Middle East studies in the News
Undressing The Times
by Jason Maoz
New York Times, still reeling from the Jayson Blair, Rick Bragg and Judith Miller fiascos, was caught — yet again — with its pants down last month, but you may have missed it if you don't read The New York Sun or are oblivious to blogs and the media-transforming reality of the blogosphere.
On March 31, the Times, in a front-page story by Karen Arensen, reported that "An ad hoc faculty committee charged with investigating complaints that pro-Israel Jewish students were harassed by pro- Palestinian professors at Columbia University said it had found one instance in which a professor ‘exceeded commonly accepted bounds' of behavior when he became angry at a student who he believed was defending Israel's conduct toward Palestinians.

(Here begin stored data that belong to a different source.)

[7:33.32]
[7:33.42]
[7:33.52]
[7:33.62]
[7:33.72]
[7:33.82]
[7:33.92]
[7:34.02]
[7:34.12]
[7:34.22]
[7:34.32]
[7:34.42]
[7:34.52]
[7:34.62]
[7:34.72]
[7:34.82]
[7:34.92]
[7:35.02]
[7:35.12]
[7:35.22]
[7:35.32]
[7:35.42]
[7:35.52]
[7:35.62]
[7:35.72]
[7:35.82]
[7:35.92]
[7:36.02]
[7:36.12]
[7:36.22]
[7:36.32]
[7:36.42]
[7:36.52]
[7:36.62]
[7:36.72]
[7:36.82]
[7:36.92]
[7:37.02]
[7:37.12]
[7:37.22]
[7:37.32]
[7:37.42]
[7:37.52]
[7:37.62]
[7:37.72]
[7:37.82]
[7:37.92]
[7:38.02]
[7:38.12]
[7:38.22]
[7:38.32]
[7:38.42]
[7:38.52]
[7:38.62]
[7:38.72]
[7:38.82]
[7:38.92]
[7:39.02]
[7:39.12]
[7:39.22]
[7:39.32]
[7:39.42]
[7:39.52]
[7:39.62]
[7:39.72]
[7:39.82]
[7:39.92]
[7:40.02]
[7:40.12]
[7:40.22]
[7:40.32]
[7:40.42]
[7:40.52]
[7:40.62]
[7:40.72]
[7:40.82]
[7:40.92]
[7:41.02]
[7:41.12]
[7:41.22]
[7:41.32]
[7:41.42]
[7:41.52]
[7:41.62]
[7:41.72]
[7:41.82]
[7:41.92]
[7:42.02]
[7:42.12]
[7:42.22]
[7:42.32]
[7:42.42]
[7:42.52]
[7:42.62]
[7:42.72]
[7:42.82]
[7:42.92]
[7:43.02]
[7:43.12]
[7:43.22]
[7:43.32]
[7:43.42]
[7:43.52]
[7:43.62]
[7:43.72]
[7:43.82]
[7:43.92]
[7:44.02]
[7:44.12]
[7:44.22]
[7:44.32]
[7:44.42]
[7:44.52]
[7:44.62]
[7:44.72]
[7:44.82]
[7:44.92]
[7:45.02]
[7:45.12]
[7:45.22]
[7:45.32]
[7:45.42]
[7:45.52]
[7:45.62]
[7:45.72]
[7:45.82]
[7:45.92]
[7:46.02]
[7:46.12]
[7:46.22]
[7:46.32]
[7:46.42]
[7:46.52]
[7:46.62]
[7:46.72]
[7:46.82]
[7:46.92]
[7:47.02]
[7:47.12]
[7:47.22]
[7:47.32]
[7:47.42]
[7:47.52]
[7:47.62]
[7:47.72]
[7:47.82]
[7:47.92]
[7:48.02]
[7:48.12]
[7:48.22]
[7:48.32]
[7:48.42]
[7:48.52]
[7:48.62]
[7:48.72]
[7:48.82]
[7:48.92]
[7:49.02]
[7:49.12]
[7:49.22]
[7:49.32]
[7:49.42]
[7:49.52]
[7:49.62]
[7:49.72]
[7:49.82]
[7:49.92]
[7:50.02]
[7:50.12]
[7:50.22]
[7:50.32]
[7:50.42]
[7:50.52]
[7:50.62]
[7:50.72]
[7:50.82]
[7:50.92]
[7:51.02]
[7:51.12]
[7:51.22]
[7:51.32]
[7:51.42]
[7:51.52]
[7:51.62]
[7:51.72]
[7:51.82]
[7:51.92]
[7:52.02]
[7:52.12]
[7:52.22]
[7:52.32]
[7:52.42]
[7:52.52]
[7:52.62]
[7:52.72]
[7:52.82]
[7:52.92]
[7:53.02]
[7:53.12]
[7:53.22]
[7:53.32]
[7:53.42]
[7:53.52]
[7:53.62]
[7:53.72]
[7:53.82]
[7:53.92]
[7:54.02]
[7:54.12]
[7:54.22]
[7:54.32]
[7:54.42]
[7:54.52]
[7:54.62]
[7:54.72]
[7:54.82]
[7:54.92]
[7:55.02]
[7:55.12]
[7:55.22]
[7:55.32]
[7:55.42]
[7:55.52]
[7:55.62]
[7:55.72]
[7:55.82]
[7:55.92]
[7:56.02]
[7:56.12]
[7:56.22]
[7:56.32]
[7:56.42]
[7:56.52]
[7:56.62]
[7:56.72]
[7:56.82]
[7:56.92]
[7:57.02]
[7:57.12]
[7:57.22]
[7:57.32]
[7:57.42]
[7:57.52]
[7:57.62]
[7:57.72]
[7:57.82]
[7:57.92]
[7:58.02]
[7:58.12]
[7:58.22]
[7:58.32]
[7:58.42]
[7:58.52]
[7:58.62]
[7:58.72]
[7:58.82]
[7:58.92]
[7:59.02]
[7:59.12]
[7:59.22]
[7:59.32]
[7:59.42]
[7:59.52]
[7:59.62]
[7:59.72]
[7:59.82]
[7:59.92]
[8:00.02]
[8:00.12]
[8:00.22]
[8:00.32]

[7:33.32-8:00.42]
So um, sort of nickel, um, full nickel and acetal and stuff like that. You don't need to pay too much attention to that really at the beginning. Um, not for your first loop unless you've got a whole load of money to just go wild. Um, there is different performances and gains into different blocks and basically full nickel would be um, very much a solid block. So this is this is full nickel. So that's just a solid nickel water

"But the report, obtained by The New York Times and scheduled for release today, said it had found ‘no evidence of any statements made by the faculty that could reasonably be construed as anti-Semitic.' "
Oh, the panel's report did, in Arensen's words, "describe a broader environment of incivility on campus" — but that environment, wrote Arensen, was attributable to "pro-Israel students disrupting lectures on Middle Eastern studies and some faculty members feeling that they were being spied on."
Several paragraphs into Arensen's story, readers learned that "Many have already questioned the makeup of the ad hoc committee, pointing out that several members have expressed anti-Israel views," and that "Some of the report's harshest criticism was directed at Columbia itself, for not having clear processes that would have allowed earlier action on faculty and student complaints." But the story's thrust was that the complaints by the pro-Israel students were for the most part without merit.
The curious thing about the article was a complete absence of comment from anyone on the pro-Israel side of the controversy. Joseph Massad, the professor whose behavior was criticized by the committee for having "exceeded commonly accepted bounds," was given the opportunity by the Times to respond (he took issue with the report's findings and denied the allegations), but from the students whose complaints triggered the investigation there was not a word.
The next day, April 1, the Times published a second story on the Columbia report, this one given less prominence (appearing in the paper's Metro section) but containing comments from Jewish students.
By then, however, the Times's public undressing was well underway. The New York Sun was reporting that the Times had made a deal with representatives of Columbia: in exchange for exclusive access to the report prior to its release, the paper would not ask the parties involved for comment until the report was made public the day of the Times's initial story.
"As it happened," the Sun's Jacob Gershman wryly noted in a follow-up piece a week later, "the [Times], with Columbia's permission, did seek comment from ... Joseph Massad, but kept its promise not to solicit comment from the Jewish students who had come forward with the complaints against the professors."
By the time Gershman wrote that follow-up on April 7, the Times, after several days of corporate silence, had run an editor's note in its ever-growing "Corrections" section acknowledging that a deal had been struck with Columbia in violation of the paper's policy, and that "the article was incomplete [and] should not have appeared in that form."
Special note should be made of the role played in all of this by the blogsite CampusJ (www.campusj.com), which was on the story immediately and never let up its dogged pursuit of the Times. The blog's founder and driving force, Steven I. Weiss, made repeated calls to the Times — to Arensen, to a flack in the Times's public relations department, and to the Times's public editor, Dan Okrent. Two days before the Times's public admission, Weiss was indicting the Times by quoting from the company's own ethics and integrity guidelines.
Once the Times's editor's note finally appeared on April 6, Weiss wrote: "The Times concedes that not only its writer, but its editors, suffered an ethical lapse in negotiating the deal in the first place. That the Times then sought professor response, but not student response, speaks volumes. The question remains how a story [like this one] got through the editorial process and ran on the front page."